How a Surf Trip Changed My View of My Dad

Father's Day Surfing at Witchs Rock Surf Camp

The wheels made contact with the tarmac and the entire aircraft shook. I looked over at my dad in the seat next to me as he jolted awake. We just touched down in Liberia, Costa Rica. We were on a surf trip together, heading to Witch’s Rock Surf Camp in the sleepy surf town of Tamarindo. Surfing is something my dad and I shared a passion for, and I was eager to get in the water. At the same time, I was nervous.

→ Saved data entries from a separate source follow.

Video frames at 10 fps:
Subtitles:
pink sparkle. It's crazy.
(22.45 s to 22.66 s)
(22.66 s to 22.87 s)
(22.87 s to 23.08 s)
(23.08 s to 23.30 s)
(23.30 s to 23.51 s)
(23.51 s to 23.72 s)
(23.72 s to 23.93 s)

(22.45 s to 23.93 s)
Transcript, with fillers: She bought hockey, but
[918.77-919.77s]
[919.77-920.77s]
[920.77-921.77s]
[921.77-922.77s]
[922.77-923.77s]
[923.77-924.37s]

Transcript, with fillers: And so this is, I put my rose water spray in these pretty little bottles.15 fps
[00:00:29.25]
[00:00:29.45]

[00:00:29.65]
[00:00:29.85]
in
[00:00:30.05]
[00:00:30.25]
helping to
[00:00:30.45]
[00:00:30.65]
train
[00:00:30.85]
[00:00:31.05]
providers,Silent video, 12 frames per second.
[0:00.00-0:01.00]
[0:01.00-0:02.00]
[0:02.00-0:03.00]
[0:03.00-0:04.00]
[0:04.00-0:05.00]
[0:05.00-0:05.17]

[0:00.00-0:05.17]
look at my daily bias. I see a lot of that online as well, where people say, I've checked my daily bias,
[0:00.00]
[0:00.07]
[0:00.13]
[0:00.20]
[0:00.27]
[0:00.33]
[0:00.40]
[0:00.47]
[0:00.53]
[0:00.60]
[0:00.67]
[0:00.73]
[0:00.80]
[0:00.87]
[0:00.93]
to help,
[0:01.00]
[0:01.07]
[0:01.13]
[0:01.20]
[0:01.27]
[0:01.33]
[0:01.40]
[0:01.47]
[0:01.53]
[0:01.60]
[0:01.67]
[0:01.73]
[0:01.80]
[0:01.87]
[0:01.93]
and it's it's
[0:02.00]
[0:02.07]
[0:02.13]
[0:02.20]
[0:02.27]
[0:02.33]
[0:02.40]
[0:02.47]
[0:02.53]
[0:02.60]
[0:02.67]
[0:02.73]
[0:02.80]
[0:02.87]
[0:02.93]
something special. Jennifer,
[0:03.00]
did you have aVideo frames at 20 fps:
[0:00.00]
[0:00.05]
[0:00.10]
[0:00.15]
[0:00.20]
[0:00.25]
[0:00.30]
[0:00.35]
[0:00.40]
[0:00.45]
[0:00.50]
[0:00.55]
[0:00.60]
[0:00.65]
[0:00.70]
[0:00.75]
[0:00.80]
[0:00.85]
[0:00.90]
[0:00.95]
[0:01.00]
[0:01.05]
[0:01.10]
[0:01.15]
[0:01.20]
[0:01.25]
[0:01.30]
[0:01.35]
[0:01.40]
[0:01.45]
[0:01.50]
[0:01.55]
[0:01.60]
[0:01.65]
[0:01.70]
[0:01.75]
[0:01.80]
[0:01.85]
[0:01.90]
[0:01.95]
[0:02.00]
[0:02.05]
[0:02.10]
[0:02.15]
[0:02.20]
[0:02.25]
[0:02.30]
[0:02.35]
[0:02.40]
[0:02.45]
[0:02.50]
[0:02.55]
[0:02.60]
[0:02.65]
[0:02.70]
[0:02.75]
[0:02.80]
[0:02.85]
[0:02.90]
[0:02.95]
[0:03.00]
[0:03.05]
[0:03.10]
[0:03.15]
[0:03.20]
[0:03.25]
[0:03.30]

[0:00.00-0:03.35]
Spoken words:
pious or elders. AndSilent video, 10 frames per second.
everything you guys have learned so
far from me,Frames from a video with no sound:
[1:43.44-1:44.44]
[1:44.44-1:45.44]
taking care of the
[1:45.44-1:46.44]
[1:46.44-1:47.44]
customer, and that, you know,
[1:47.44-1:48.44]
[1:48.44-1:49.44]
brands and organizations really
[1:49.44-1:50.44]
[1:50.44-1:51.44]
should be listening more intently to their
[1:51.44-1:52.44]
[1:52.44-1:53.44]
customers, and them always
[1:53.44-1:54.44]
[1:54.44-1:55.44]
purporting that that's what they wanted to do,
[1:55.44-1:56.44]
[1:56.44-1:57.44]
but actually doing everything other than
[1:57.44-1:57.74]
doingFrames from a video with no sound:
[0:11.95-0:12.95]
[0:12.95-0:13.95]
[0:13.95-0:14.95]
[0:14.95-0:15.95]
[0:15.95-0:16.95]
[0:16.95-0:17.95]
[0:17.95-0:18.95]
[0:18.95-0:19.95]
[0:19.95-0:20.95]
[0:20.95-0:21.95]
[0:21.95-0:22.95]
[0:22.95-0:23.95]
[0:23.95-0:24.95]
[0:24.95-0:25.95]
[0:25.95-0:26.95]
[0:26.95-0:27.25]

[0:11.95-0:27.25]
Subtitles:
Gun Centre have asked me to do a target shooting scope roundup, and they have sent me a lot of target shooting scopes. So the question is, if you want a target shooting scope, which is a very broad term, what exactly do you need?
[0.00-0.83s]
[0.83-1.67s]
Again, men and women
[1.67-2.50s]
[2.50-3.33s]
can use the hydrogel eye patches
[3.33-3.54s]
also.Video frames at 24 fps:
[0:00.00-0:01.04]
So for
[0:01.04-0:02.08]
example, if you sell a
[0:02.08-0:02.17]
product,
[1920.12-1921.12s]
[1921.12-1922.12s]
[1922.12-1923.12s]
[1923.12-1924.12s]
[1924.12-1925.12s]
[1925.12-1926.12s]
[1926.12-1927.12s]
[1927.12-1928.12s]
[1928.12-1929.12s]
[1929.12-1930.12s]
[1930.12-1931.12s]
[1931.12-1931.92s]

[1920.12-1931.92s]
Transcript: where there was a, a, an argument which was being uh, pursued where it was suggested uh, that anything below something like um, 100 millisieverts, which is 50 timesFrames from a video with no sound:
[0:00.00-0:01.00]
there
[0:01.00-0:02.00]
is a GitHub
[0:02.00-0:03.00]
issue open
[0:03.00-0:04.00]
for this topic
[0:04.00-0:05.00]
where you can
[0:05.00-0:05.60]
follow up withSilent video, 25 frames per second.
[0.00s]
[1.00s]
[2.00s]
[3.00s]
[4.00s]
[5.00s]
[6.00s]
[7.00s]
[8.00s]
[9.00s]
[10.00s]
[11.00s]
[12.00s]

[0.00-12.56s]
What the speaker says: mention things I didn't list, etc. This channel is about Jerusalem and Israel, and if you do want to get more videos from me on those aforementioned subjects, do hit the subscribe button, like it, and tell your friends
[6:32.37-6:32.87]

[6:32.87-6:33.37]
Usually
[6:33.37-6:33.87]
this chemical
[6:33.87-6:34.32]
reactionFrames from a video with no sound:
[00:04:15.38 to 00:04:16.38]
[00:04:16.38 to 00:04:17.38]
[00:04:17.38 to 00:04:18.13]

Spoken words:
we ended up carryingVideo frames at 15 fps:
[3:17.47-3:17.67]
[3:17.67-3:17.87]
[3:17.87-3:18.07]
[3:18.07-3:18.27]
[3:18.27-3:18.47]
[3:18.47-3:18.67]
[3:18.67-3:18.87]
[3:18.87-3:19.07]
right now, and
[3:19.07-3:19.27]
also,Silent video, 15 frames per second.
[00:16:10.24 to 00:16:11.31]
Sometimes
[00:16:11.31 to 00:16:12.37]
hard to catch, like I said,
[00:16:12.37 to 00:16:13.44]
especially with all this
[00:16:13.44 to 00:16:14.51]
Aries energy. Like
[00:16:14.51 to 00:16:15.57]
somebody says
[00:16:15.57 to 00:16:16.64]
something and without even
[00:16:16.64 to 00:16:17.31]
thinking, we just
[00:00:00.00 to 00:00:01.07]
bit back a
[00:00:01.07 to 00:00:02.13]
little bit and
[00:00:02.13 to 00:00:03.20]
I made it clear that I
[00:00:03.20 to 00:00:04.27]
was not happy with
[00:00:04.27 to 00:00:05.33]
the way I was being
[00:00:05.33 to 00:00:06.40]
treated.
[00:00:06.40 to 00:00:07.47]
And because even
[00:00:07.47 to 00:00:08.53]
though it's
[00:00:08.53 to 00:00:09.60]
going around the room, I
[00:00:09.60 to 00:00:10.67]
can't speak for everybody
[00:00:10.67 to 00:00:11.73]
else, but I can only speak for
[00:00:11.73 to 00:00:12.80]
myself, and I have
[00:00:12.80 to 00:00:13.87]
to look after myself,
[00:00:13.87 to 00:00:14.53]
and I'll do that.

As we waited at the baggage claim for my brand new board to come over the carousel (a beautiful 6’0” fish cut), I began to worry. A week was a long time to spend with my father. The last time I spent this much time alone with my dad, I was twelve and he had taken me to a North Carolina Tar Heels basketball game. It was nearly a decade later, and other than surfing, we didn’t have much in common. Don’t get me wrong, I love my dad, and I love spending time with him. But he was an engineer-turned-businessman who spent the majority of the year jet setting to the Middle East; and I was a 21-year-old college student, studying history with no intentions of entering corporate America. In fact, I had a plan to start a travel business after college with my best friend, in an effort to make surf trips a career norm. Needless to say, we are put together a bit differently.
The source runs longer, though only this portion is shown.